Assuming Cadence Design Systems' attempted takeover of Mentor Graphics takes a conventional turn, we can expect the Mentor management to put a poison pill or two in place (assuming they aren't already in place - it is something I need to check). And there will be some ringing round looking for an alternative bidder, if only to push the price up.
Some around the electronic design automation industry feel that Cadence's manoeuvres are simply a prelude to a big sale to a hardware company, whether a big chipmaker or the foundry TSMC. I find that argument hard to swallow. Chipmakers have some of their own design tools and the ASIC guys made it big by providing tools to their customers. But the people who fab the chips are in no hurry to own generic synthesis, simulation or layout tools. They sold that lot off years ago. They want to be able to plug their own algorithms and point tools into a ready-made chassis. Cadence's OpenAccess gives them that. They don't need to own Cadence.
TSMC is encroaching on the design-for-manufacturing (DFM) with its own software that is meant to be embedded in the software companies' tools. The move has not been popular with the tool providers because they see it as encroachment. However, there isn't a great deal they can do to stop that without effectively forcing TSMC to snap up one of smaller DFM players. It's hard to see TSMC wanting to own a place-and-route tool and effectively alienate most of its own customers: threatening one half with a lock-in and making the other half feel left out in the cold.
The most plausible bidder for a larger EDA company would be one of the mechanical CAD companies, which leads you pretty quickly to the doorstep of Dassault Systèmes and its Enovia Matrix One operation. But which one would Dassault prefer: Cadentor or Mentor on its own, if either of them?
Mentor on its own is probably more attractive than Cadentor because Cadence's target already operates in the automotive market, courtesy of a series of acquisitions, and because the crossover between mechanical and electronic design happens at the level of the PCB, not that of the chip, where Cadence dominates. Dassault would probably have little need for the Calibre operation at Mentor, but could carve it out and sell it for a decent premium to Cadence or Synopsys.
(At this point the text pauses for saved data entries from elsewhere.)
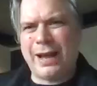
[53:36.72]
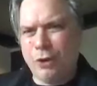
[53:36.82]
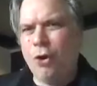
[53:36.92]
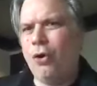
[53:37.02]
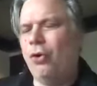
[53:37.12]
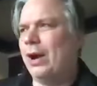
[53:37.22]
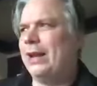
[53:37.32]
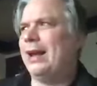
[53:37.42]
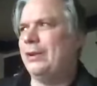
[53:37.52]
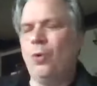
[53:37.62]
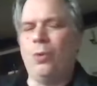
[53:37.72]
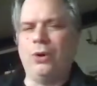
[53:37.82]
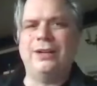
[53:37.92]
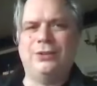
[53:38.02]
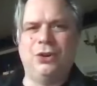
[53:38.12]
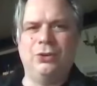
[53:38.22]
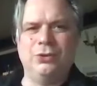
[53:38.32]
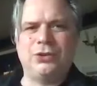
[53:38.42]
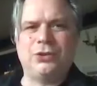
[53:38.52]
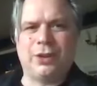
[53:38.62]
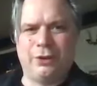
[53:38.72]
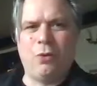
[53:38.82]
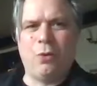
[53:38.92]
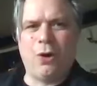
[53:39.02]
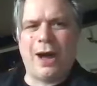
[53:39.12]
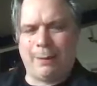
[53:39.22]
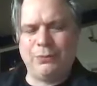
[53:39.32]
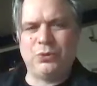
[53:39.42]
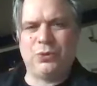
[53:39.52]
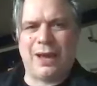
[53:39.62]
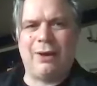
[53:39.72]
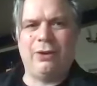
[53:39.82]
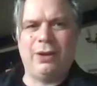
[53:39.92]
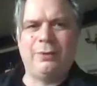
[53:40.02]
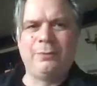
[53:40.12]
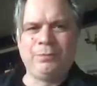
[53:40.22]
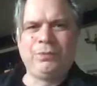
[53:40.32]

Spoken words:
I know what it does. I know what happens without it.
There is a significant counter-argument to the idea of a CAD company buying into EDA. It's been done before, by Intergraph, and the remains of that now sit inside Mentor. Although you would expect there to be a lot of feedback between mechanical and PCB design, in practice there is very little. It is largely because electronic design is so heavily constrained. Other than deciding how high components can stack and what shape the PCB is, there is very little that the mechanical CAD software needs to understand about electronics. That could change in the next five years as cheap alternatives to silicon appear. Plastic electronics will have a much more intimate link to mechanical design. But, there is a question of whether a company such as Dassault would be better off with a traditional PCB company, or a specialist in these new electromechanical technologies – perhaps a MEMS-design company.
Dassault is not the only game in town – there is also Autodesk among others - but the defence company has the most to gain. I only mention Autodesk because there is the potential for irony in such a deal, given that Flomerics, which is on the other end of a hostile bid from Mentor, see Autodesk as its white knight.